Diffusion: Difference between revisions

Revision as of 16:00, 25 August 2025

Diffusion

Rather than a mere scientific object, diffusion is treated here as a network of meanings that binds together a technique from physics (diffusion), an algorithm for image generation, a model (Stable Diffusion), an operative metaphor relevant to cultural analysis and by extension a company (Stability AI) and its founder with roots in hedge fund investment.

In her text "Diffused Seeing", Joanna Zylinska aptly captures the multivalence of the term:

... the incorporation of ‘diffusion’ as both a technical and rhetorical device into many generative models is indicative of a wider tendency to build permeability and instability not only into those models’ technical infrastructures but also into our wider data and image ecologies. Technically, ‘diffusion’ is a computational process that involves iteratively removing ‘noise’ from an image, a series of mathematical procedures that leads to the production of another image. Rhetorically, ‘diffusion’ operates as a performative metaphor – one that frames and projects our understanding of generative models, their operations and their outputs.[1]

In complement to Zylinska's understanding of diffusion as a term operating at different levels with an emphasis on permeability, we inquire into the dialectical relation that opposes it to stability (as interestingly emphasized in the name Stable Diffusion), where the permeability and instability enclosed in the concept constantly motivates strategies of control, direction, capitalization or democratization that leverage the unstable character of diffusion dynamics.

What is the network that sustains this object?

From physics to AI, the diffusion algorithm

Our first move in this network of meanings is to follow the trajectory of the concept of diffusion from the 19th century laboratory to the computer lab. If diffusion had been studied since antiquity, Adolf Fink published the first laws of diffusion" based on his experimental work in 1855. As Stanford AI researchers Russakovsky et al put it:

In physics, the diffusion phenomenon describes the movement of particles from an area of higher concentration to a lower concentration area till an equilibrium is reached [1]. It represents a stochastic random walk of molecules.[2] MISSING REFERENCE

To understand how this idea has been translated in image generation, it is worth looking at the example given by Sohl-Dickstein and colleagues who authored the seminal paper on diffusion in image generation.[3] The author propose the following experiment: take an image and gradually apply noise to it until it becomes totally noisy; then train an algorithm to 'learn' all the steps that have been applied to the image and ask it to apply them in reverse to find back the image (see illustration). By introducing some movement in the image, the algorithm detects some tendencies in the noise.
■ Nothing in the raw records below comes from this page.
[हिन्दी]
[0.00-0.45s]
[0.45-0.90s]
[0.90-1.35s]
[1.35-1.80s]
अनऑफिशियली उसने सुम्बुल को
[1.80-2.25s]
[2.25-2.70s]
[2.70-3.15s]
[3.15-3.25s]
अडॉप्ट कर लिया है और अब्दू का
It then gradually follows and amplifies these tendencies in order to arrive to a point where an image emerges. When the algorithm is able to recreate the original image from the noisy picture, it is said to be able to de-noise. When the algorithm is trained with billions of examples, it becomes able to generate an image from any arbitrary noisy image. And the most remarkable aspect of this process is that the algorithm is able to generalise from its training data: it is able to de-noise images that it never “saw” during the phase of training.

Another aspect of diffusion in physics is of importance in image generation can be seen at the end of the definition of the concept as stated in Wikipedia (emphasis is ours):

diffusion is the movement of a substance from a region of high concentration to a region of low concentration without bulk motion.[4]
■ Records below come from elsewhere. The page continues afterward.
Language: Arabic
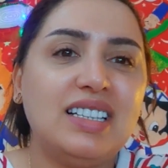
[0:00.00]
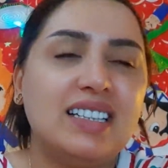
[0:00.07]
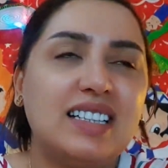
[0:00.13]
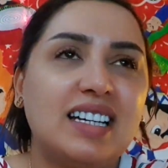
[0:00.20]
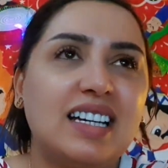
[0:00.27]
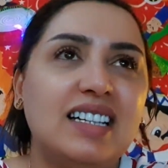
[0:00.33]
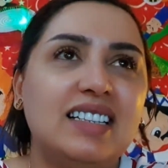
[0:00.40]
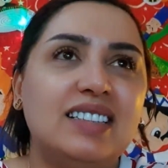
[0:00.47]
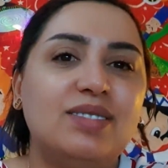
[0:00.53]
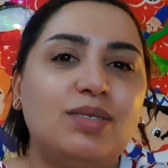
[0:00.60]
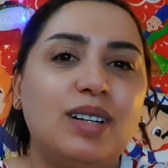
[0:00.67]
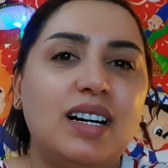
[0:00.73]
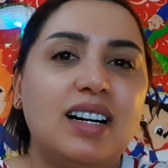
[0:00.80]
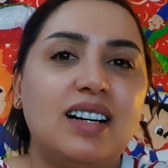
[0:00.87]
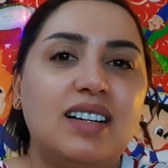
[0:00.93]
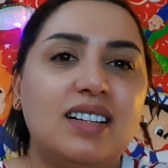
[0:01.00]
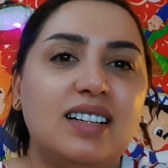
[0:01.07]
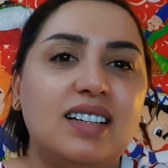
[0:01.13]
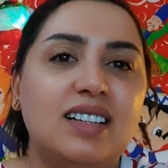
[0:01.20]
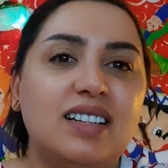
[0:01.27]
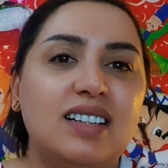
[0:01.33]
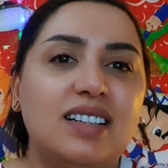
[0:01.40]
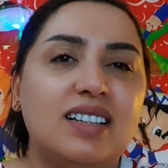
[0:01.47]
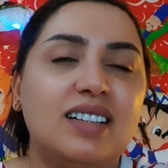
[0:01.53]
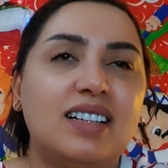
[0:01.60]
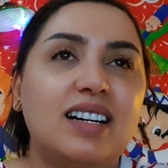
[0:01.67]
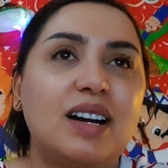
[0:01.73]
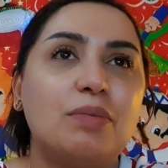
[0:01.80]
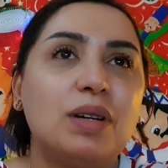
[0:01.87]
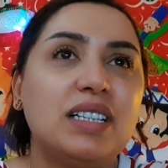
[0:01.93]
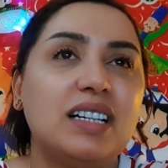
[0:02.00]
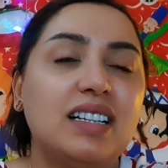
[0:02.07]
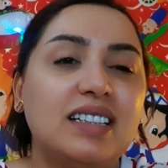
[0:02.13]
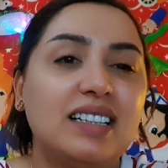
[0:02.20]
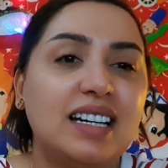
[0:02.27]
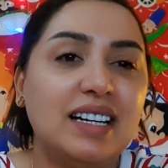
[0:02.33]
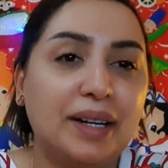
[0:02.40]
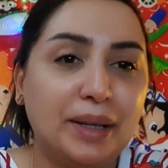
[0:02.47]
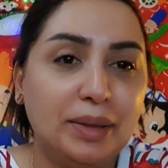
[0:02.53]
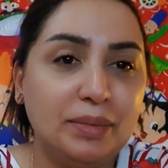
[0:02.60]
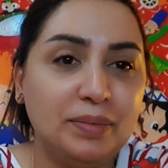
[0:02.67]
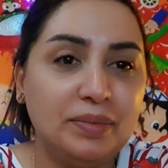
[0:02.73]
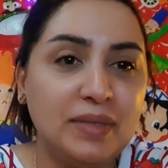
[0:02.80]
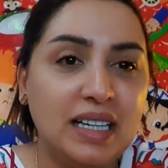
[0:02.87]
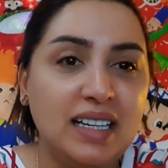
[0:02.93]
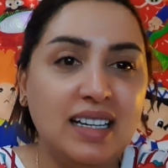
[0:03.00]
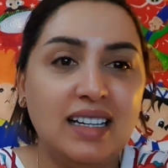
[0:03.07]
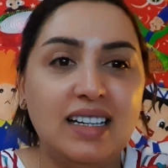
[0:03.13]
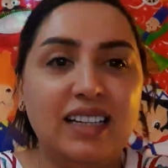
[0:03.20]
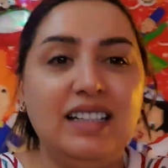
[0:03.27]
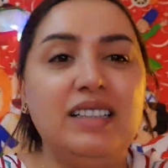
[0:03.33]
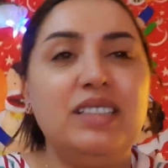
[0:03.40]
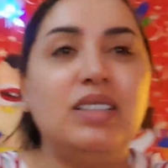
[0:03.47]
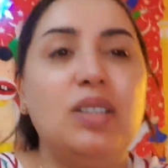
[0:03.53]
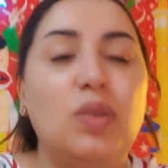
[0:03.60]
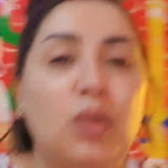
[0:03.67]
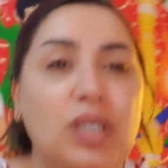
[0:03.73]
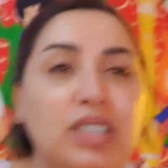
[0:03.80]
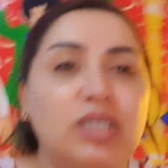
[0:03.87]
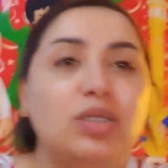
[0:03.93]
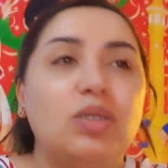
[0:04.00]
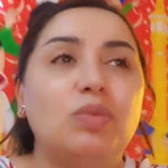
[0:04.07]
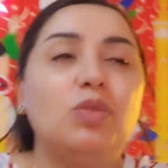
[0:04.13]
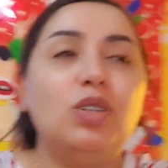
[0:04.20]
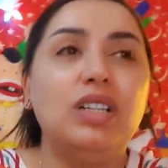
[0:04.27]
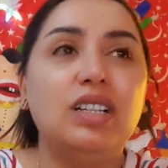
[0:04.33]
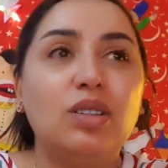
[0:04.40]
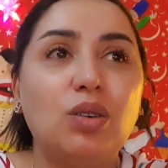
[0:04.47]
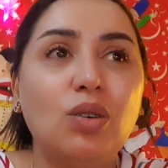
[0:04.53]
اللي كاين فرمضان كريم علينا وعليكم وعلى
Diffusion doesn't capture the movement of a bounded entity (a bulk, a whole block of content), it is a mode of spreading that flexibly accommodates structure. "Diffusion" is the gradual movement/dispersion of concentration within a body with no net movement of matter."[4] This characteristics makes it particularly apt at capturing multi level relations between image parts without having to identify a source that constraints these relations. It gives it access to an implicit structure. Metaphorically, this can be compared to a process of looking for faces in clouds (or reading signs in tea leaves). We do not see immediately a face in a cumulus, but the faint movement of the mass stimulates our curiosity until we gradually delineate the nascent contours of a shape we can begin to identify.

the process of adding noise goes from left to right and the de-noising runs the process backwards to obtain the spiral back from noise.(Sohl-Dickstein et al., 2015) — The process of adding noise goes from left to right and the de-noising runs the process backwards to obtain the spiral back from noise.[5]

Stabilising diffusion

Diffusion as presented by Sohl-Dickstein and colleagues is at the basis of many current models for image generation. However, no user deals directly with diffusion as demonstrated in the paper. It is encapsulated into software and a whole architecture mediates between the algorithm and its environment (see diagram of the process). For instance, Stable Diffusion is a model that encapsulates the diffusion algorithm and makes it tractable at scale. Rombach et al., the brains behind the Stable Diffusion model, popularize the diffusion technique by porting it in the latent space.[6] Instead of working on pixels, the authors performed the computation on compressed vectors of data and managed to reduce the computational cost of training and inference. They thereby popularised the use of the technique, making it accessible to a larger community of developers, and also add important features to the process of image synthesis:

By introducing cross-attention layers into the model architecture, we turn diffusion models into powerful and flexible generators for general conditioning inputs such as text or bounding boxes and high-resolution synthesis becomes possible in a convolutional manner.[7]

A diagram of AI image generation (Stable Diffusion), separating 'pixel space' from 'latent space' - what you see, and what cannot be seen and with an overview of the inference process (by Nicolas Maleve)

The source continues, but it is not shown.